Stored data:
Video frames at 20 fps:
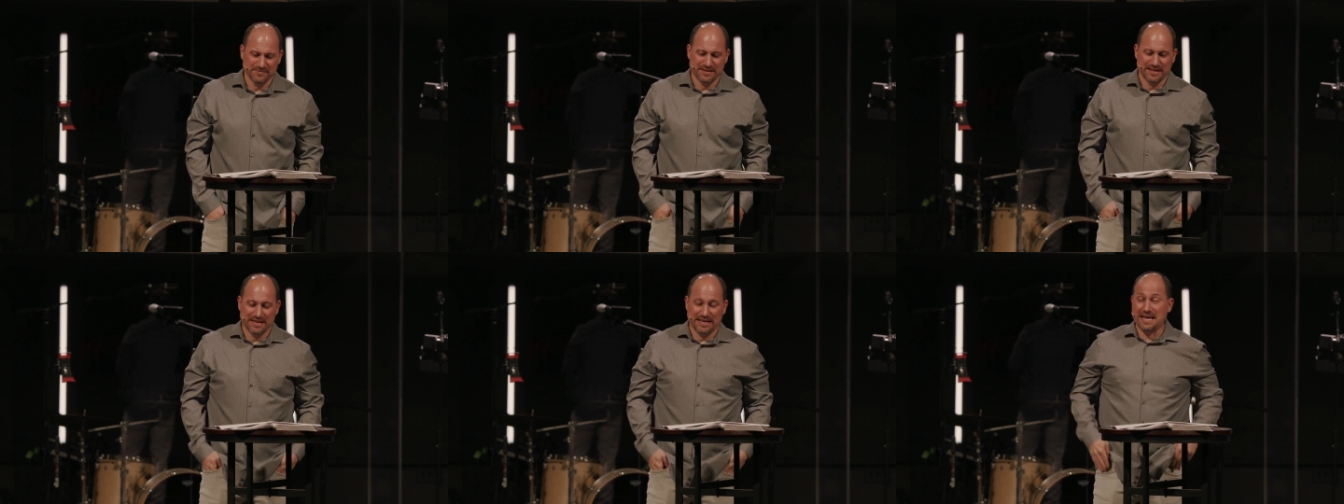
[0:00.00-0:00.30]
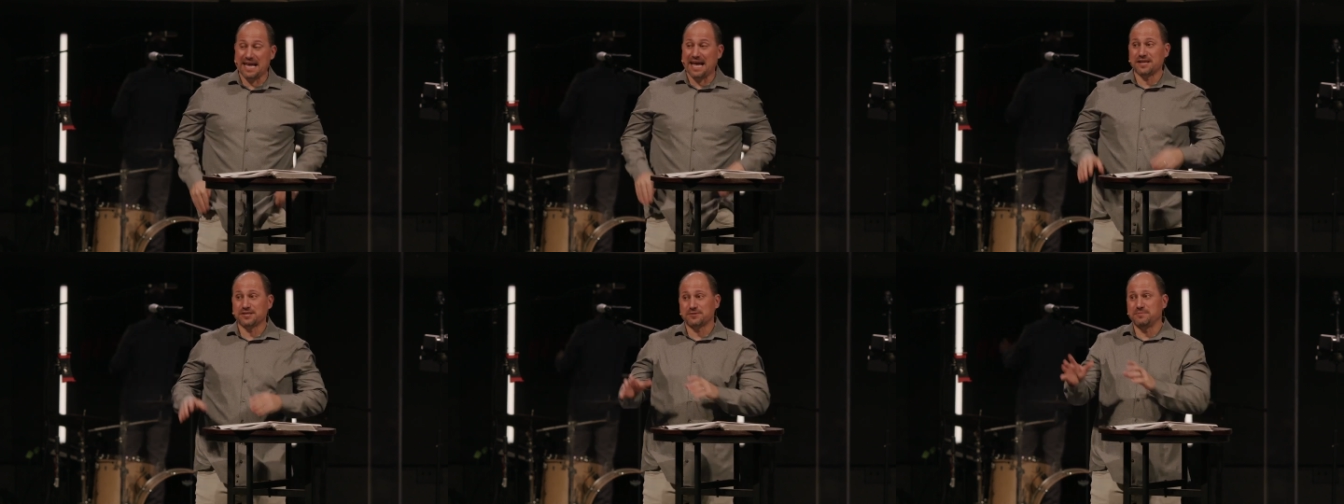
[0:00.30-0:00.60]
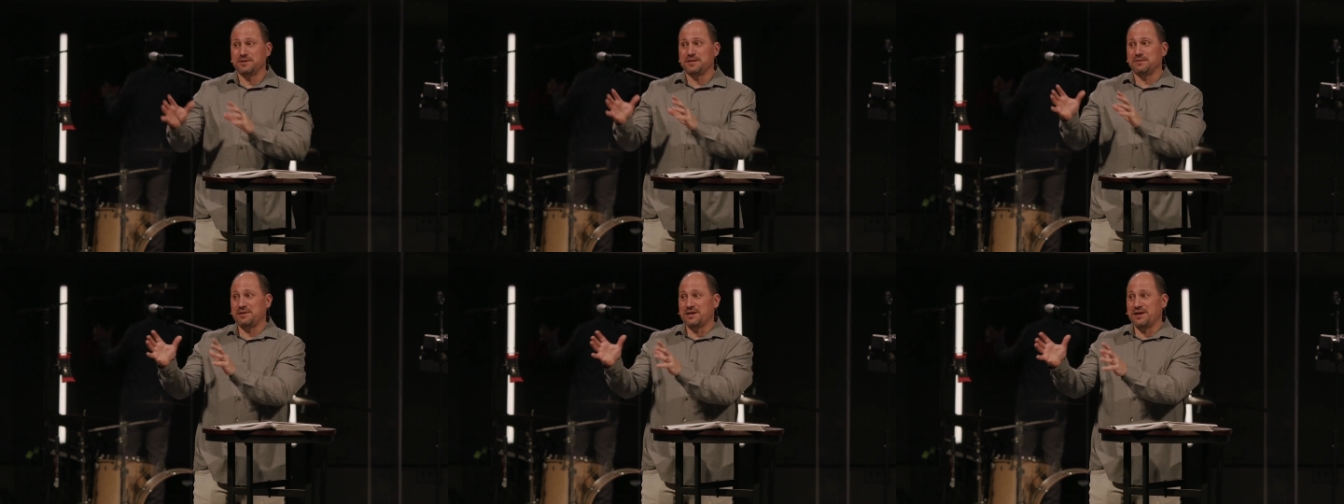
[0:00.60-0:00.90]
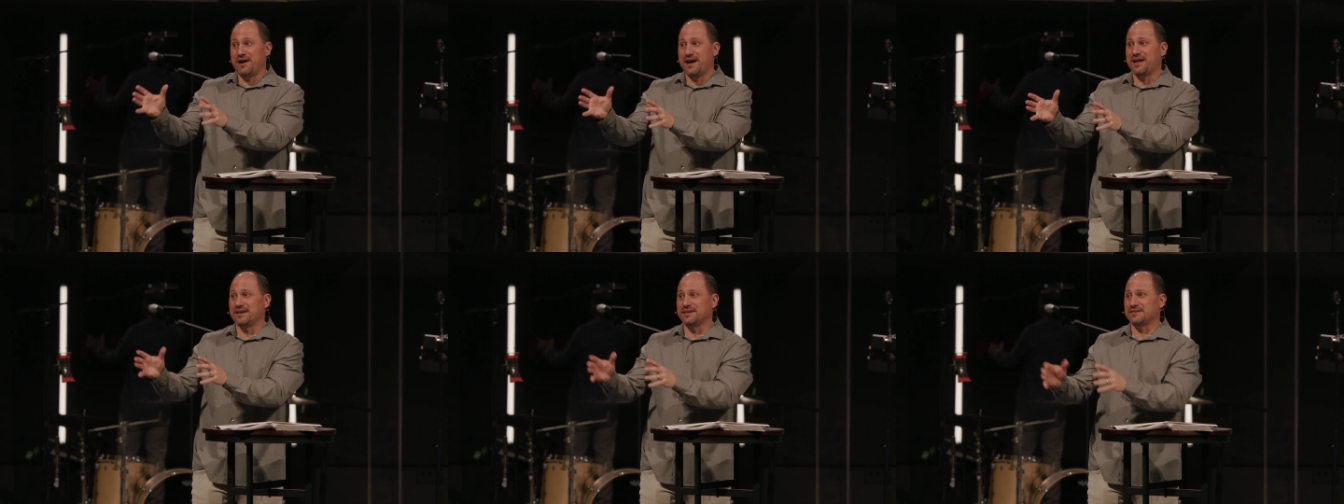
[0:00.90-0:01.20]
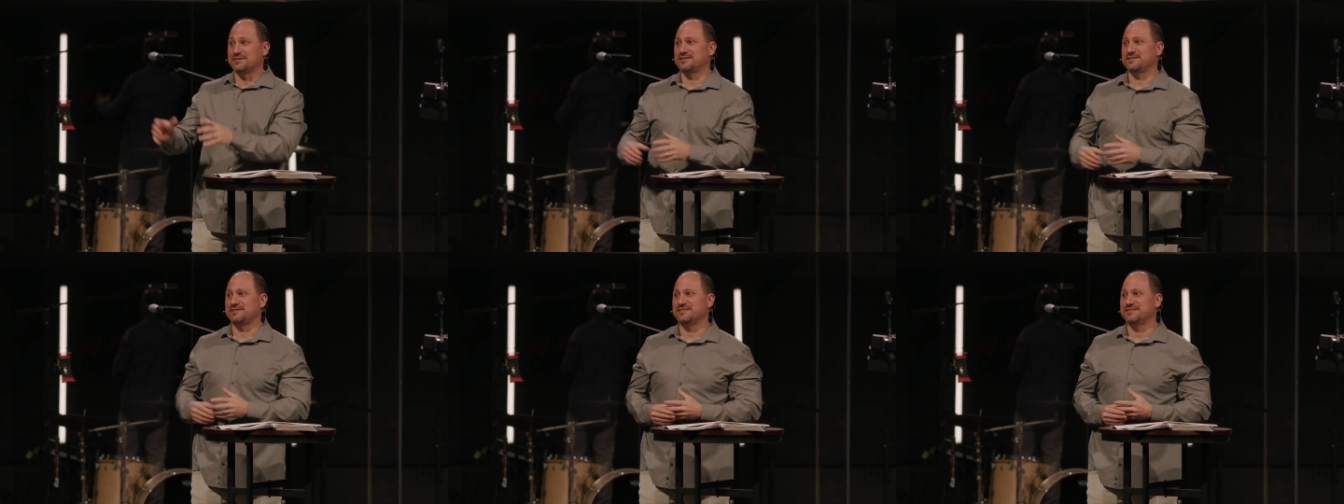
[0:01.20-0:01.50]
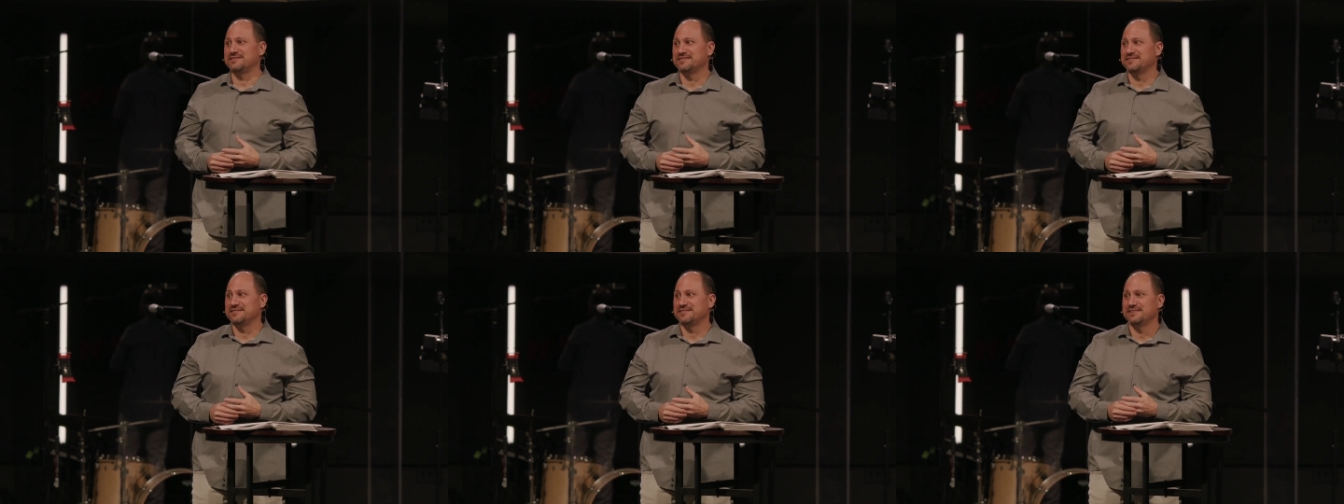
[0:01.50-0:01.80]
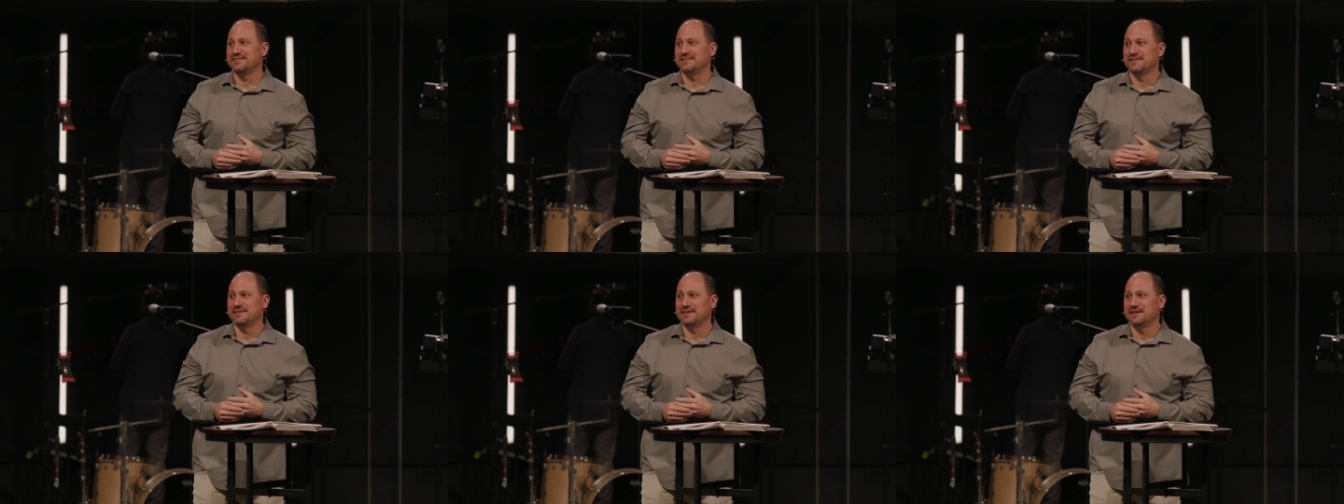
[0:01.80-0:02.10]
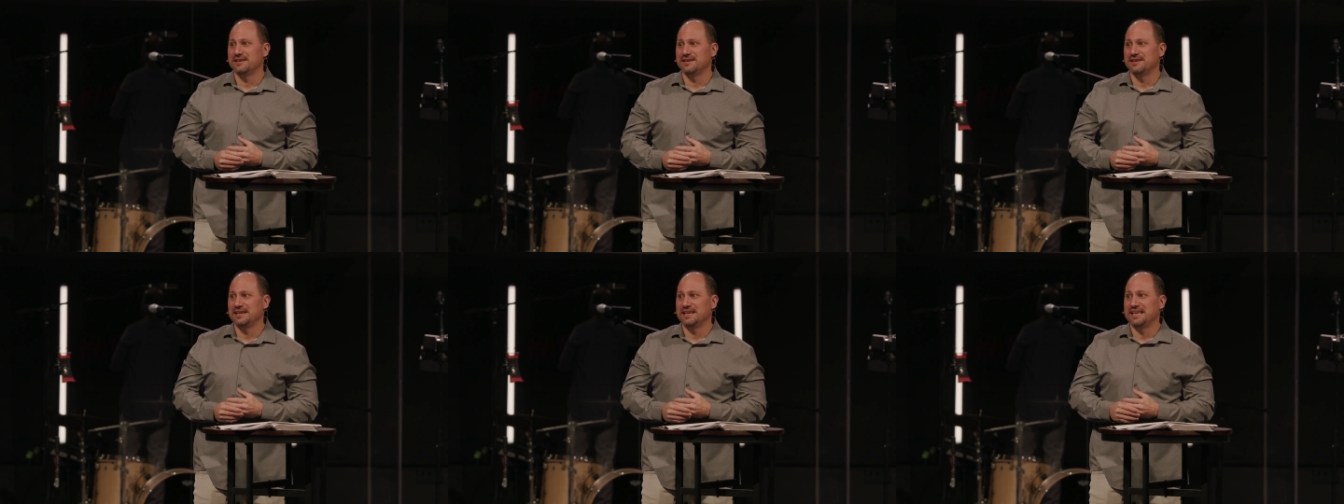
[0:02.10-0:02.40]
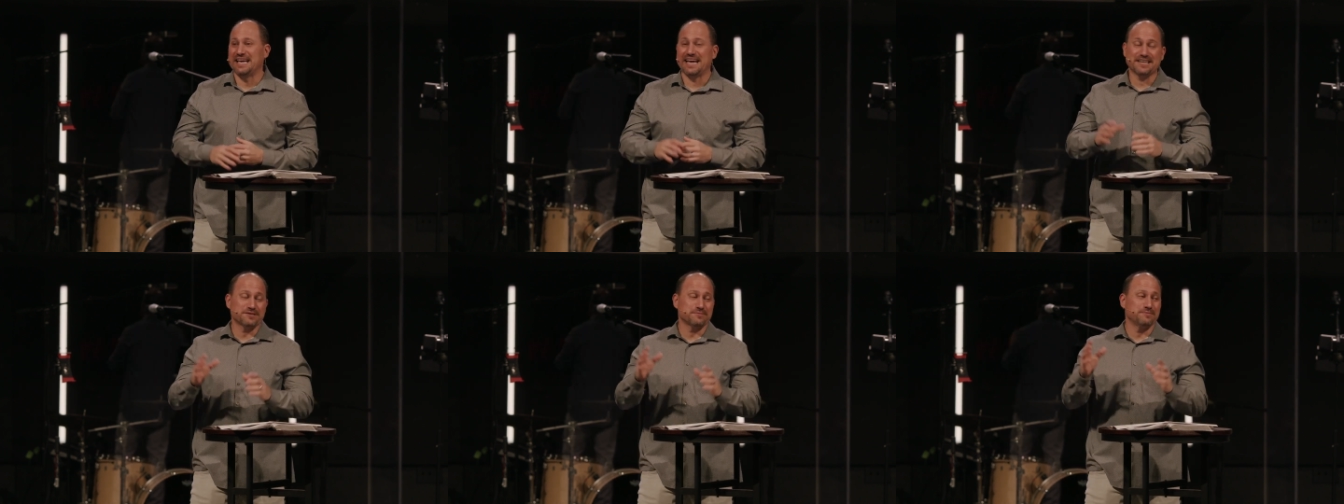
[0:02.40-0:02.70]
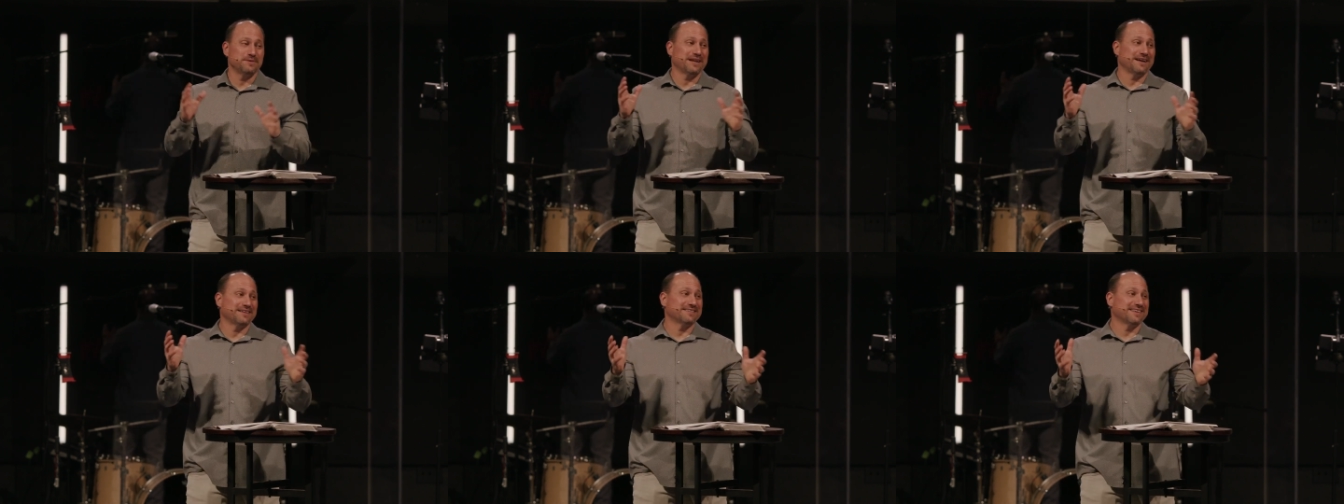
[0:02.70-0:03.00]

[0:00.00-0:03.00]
He asked me to be honest. He asked me not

Task directions: Copy exactly the lines that begin at the one containing "[0:00.00-0:00.30]" and end at the last line of the records, both included, omitting the pictures.

Answer to this task:
[0:00.00-0:00.30]
[0:00.30-0:00.60]
[0:00.60-0:00.90]
[0:00.90-0:01.20]
[0:01.20-0:01.50]
[0:01.50-0:01.80]
[0:01.80-0:02.10]
[0:02.10-0:02.40]
[0:02.40-0:02.70]
[0:02.70-0:03.00]

[0:00.00-0:03.00]
He asked me to be honest. He asked me not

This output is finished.